→ **EXERCISE DETAILS**: All lines in the data below carrying the string "from" are to be located and copied.

→ **Dataset records**:
/---
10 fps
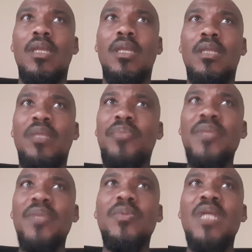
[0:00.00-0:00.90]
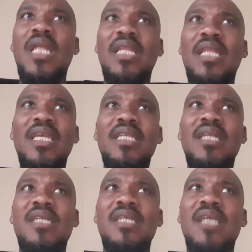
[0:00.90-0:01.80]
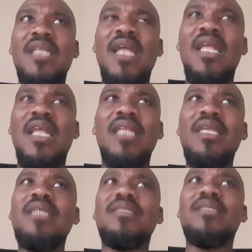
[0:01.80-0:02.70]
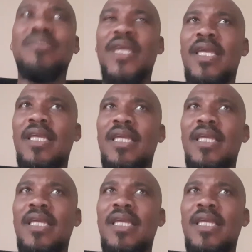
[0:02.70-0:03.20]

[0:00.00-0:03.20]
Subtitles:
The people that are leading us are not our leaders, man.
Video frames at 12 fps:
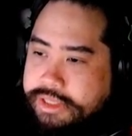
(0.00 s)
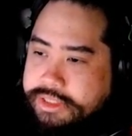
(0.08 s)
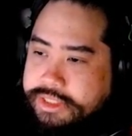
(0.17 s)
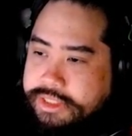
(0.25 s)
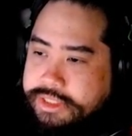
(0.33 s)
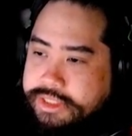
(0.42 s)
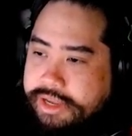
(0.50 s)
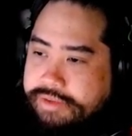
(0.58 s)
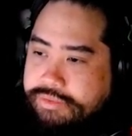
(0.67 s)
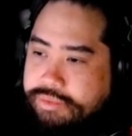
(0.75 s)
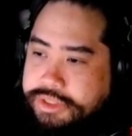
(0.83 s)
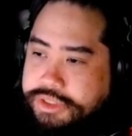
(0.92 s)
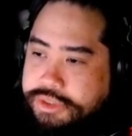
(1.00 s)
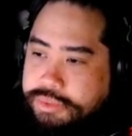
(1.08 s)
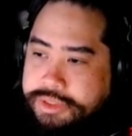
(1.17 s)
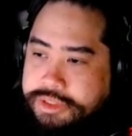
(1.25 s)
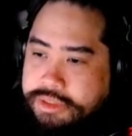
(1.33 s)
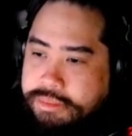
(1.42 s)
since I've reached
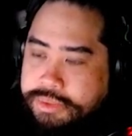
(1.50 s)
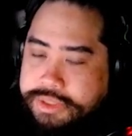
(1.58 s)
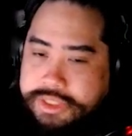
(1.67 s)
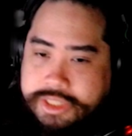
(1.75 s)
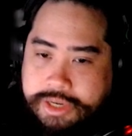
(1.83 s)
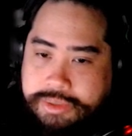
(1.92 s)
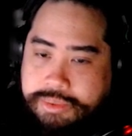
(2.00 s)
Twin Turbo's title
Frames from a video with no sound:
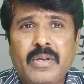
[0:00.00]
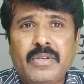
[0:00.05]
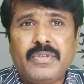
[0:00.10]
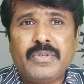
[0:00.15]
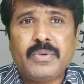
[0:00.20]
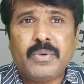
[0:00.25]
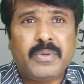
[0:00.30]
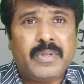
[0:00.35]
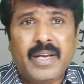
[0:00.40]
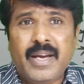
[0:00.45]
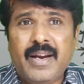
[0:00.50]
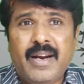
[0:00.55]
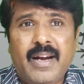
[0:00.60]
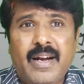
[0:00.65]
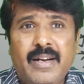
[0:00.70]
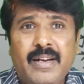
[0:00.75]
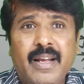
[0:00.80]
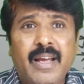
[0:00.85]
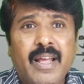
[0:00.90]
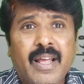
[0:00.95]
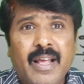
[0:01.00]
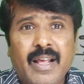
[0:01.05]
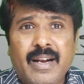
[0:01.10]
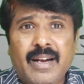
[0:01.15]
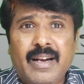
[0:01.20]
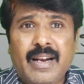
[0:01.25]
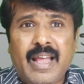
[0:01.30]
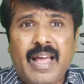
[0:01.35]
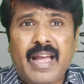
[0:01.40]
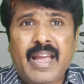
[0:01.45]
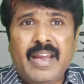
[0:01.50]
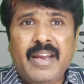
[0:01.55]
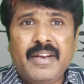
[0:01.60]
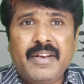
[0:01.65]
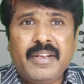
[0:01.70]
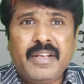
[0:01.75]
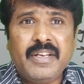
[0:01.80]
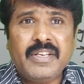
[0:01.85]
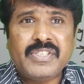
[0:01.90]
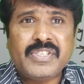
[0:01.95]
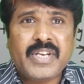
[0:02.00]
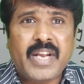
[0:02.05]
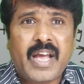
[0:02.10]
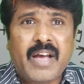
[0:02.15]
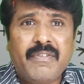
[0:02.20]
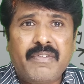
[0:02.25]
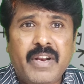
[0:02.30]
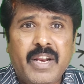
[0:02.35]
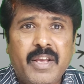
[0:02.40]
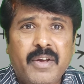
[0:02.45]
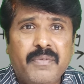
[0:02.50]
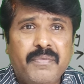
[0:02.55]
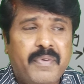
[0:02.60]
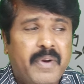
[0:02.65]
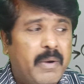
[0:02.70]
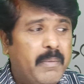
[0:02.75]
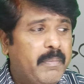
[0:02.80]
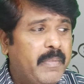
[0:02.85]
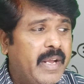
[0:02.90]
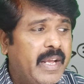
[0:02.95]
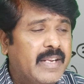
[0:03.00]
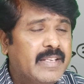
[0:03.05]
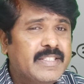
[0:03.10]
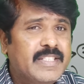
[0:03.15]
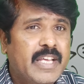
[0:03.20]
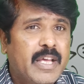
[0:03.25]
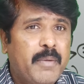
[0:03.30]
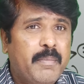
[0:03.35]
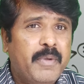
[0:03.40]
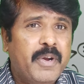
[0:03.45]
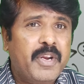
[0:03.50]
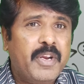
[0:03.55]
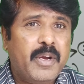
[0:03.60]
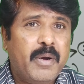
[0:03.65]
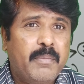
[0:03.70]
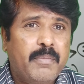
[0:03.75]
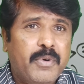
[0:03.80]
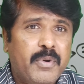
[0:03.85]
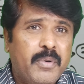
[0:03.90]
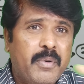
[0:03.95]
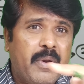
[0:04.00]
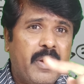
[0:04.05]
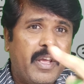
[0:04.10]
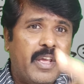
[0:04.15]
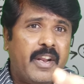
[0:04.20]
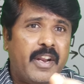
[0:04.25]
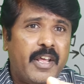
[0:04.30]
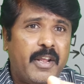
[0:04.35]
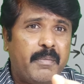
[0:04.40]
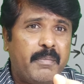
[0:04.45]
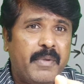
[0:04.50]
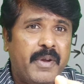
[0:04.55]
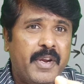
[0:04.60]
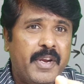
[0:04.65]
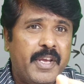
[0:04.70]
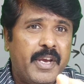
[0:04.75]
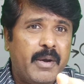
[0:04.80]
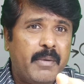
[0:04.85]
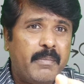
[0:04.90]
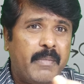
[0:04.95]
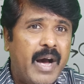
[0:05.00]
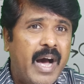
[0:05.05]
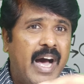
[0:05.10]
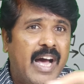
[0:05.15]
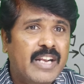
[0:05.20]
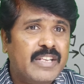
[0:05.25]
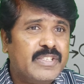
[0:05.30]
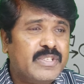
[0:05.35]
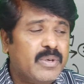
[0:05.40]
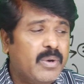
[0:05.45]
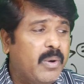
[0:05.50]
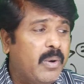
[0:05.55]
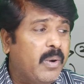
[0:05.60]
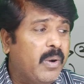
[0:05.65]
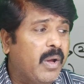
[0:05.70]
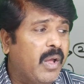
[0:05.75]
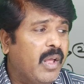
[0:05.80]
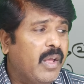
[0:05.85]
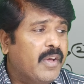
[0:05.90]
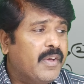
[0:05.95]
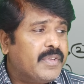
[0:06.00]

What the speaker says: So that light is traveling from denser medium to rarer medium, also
\---
/---
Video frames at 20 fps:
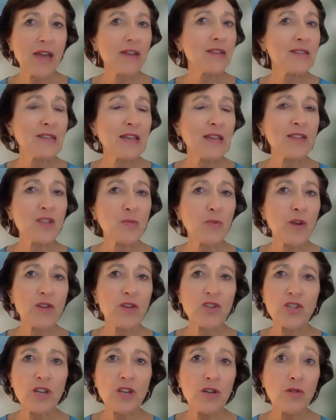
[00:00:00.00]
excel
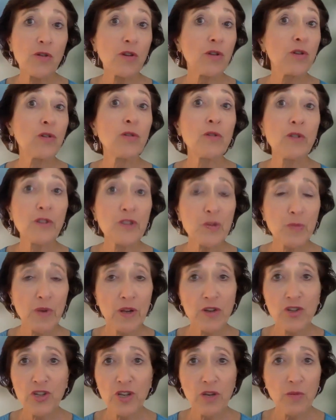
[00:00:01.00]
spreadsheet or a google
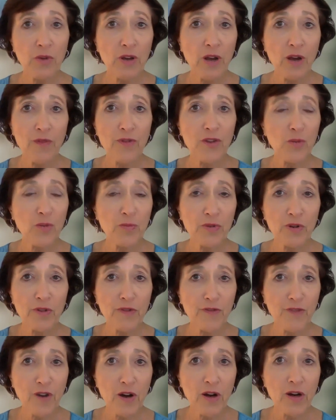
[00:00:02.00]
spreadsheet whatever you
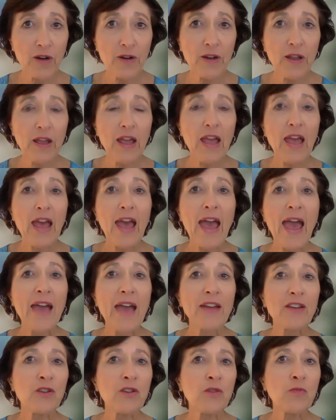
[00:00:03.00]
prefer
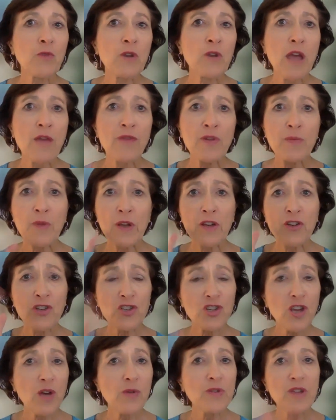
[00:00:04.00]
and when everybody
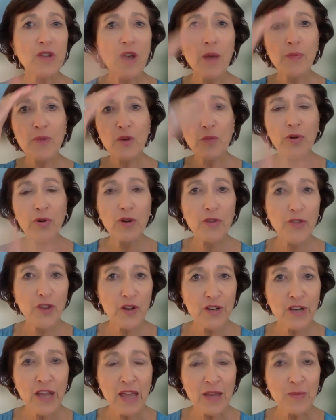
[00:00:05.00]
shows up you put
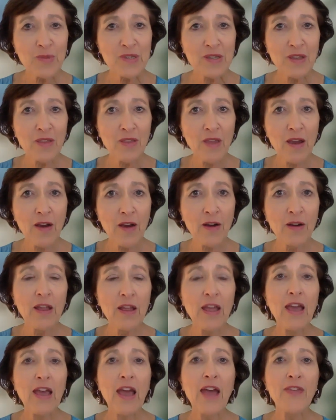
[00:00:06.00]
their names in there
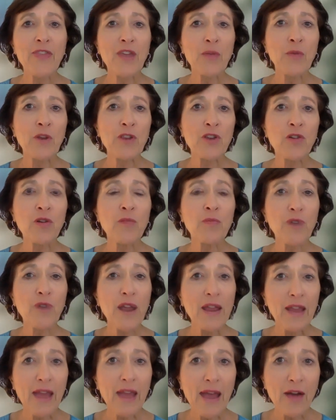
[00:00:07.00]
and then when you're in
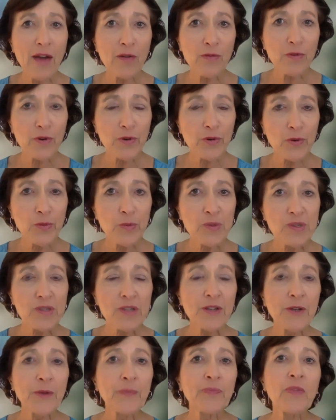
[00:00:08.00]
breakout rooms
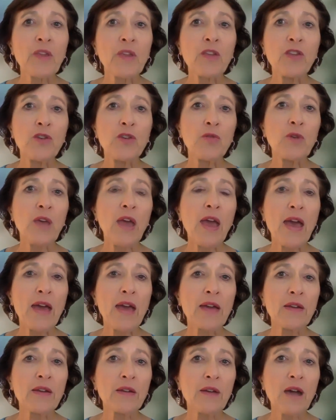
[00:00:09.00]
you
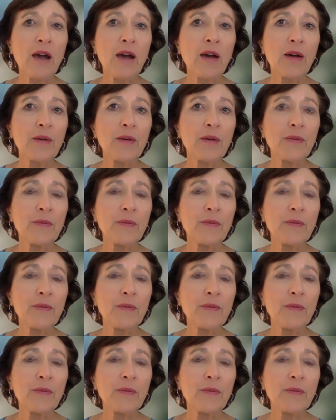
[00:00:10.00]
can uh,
\---
→ **WRITTEN REPLY**:
Frames from a video with no sound:
What the speaker says: So that light is traveling from denser medium to rarer medium, also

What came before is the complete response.